== Stored data

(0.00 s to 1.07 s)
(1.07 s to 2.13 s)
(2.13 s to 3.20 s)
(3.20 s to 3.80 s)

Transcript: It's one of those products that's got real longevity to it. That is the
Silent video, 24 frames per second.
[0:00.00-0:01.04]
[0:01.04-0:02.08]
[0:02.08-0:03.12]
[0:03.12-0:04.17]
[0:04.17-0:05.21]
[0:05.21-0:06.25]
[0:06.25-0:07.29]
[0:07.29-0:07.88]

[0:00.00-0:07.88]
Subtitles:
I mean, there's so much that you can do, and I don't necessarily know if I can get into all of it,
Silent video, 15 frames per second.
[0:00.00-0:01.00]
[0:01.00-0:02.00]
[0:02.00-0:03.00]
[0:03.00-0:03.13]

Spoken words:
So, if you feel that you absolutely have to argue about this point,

====
== Stored data

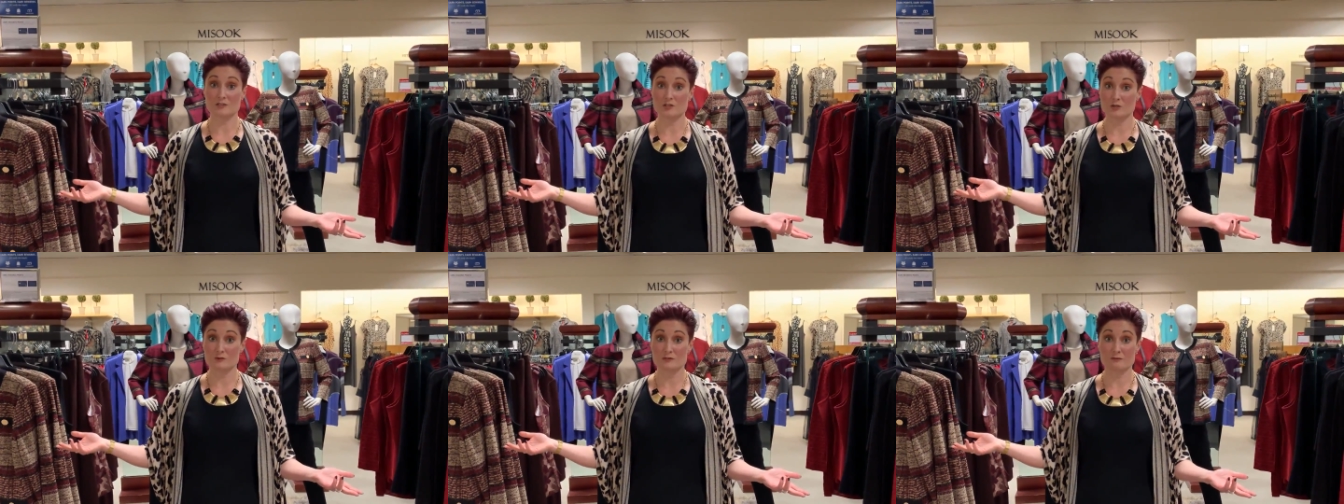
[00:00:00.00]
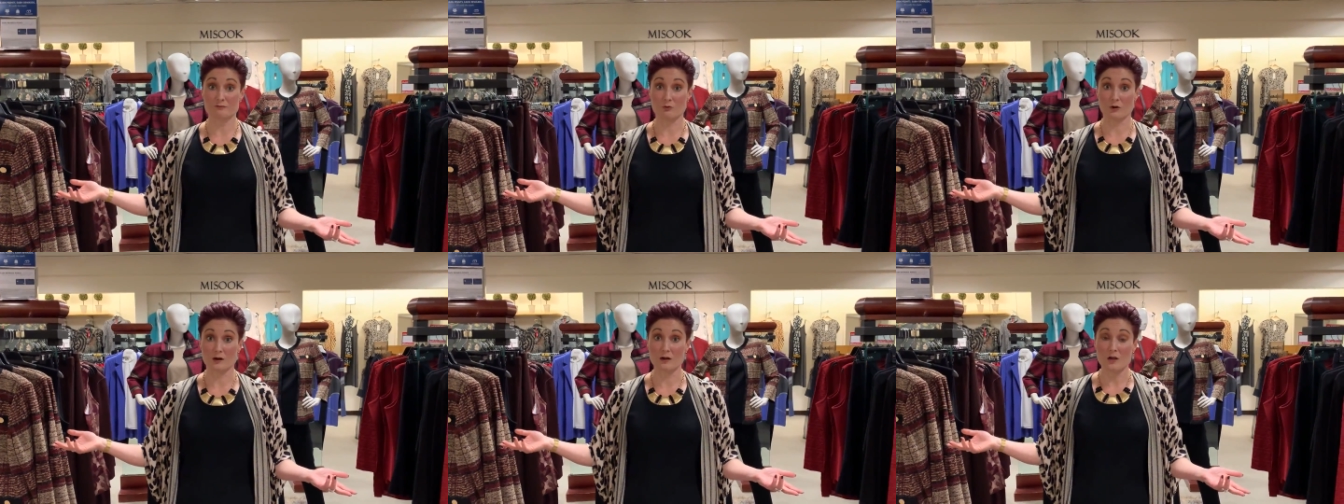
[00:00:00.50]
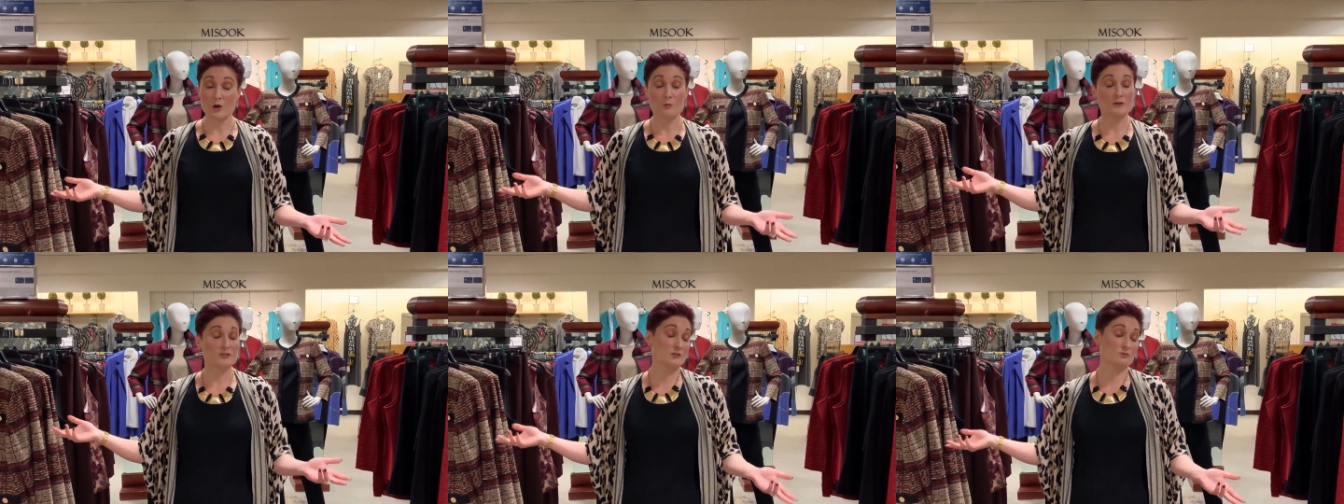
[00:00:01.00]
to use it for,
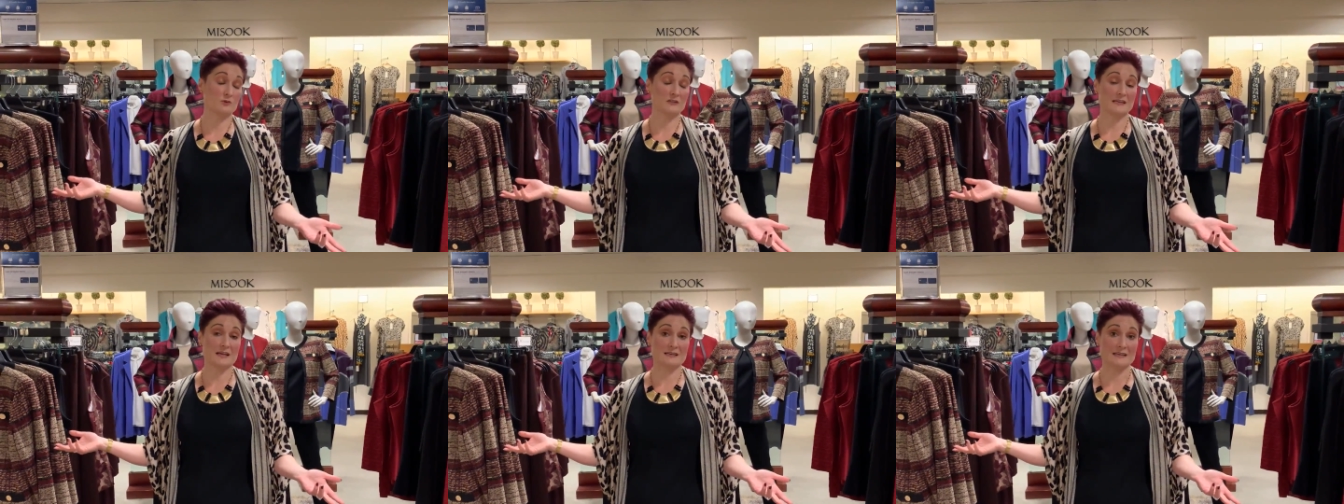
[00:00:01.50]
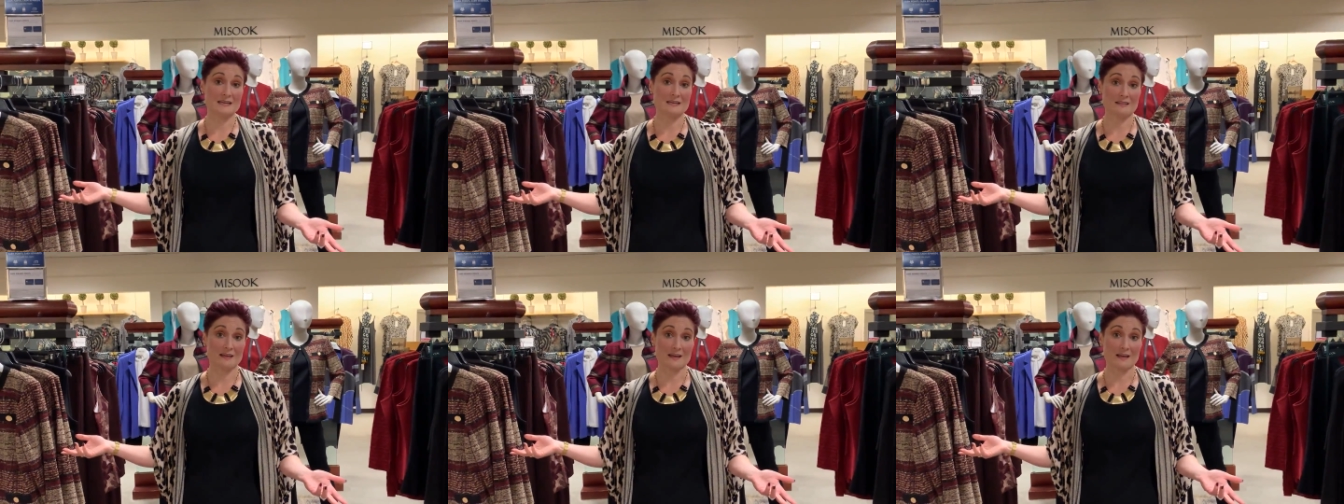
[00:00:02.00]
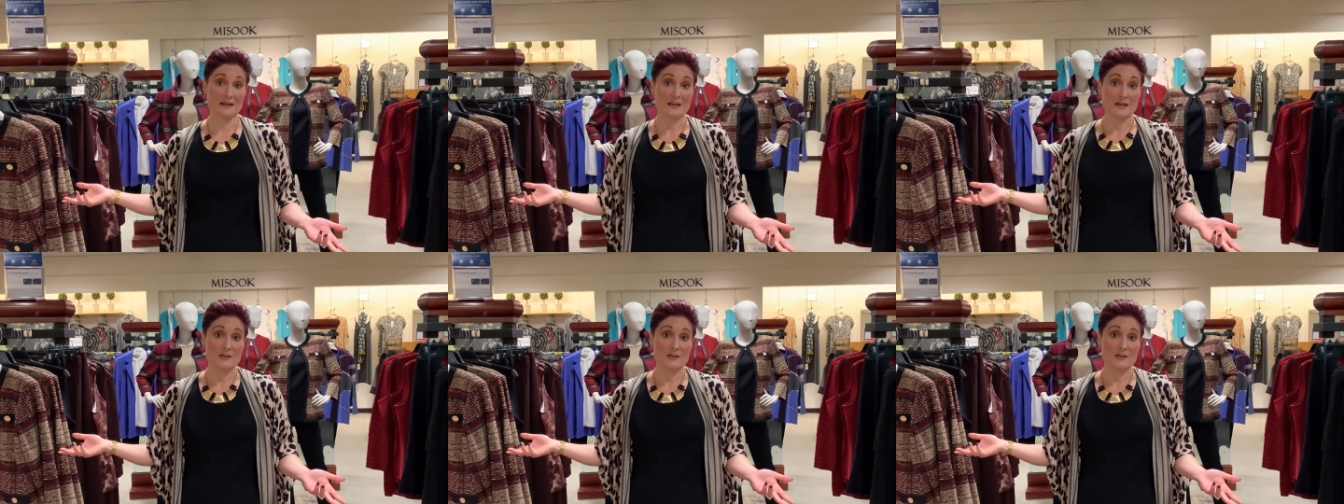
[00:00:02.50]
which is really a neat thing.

====

▸ **Try it**
I'd like the lines above from the one with "Transcript: It's one" up to and including the one with "[0:01.00-0:02.00]" copied exactly, with no other lines.

▸ **Response to this task**
Transcript: It's one of those products that's got real longevity to it. That is the
Silent video, 24 frames per second.
[0:00.00-0:01.04]
[0:01.04-0:02.08]
[0:02.08-0:03.12]
[0:03.12-0:04.17]
[0:04.17-0:05.21]
[0:05.21-0:06.25]
[0:06.25-0:07.29]
[0:07.29-0:07.88]

[0:00.00-0:07.88]
Subtitles:
I mean, there's so much that you can do, and I don't necessarily know if I can get into all of it,
Silent video, 15 frames per second.
[0:00.00-0:01.00]
[0:01.00-0:02.00]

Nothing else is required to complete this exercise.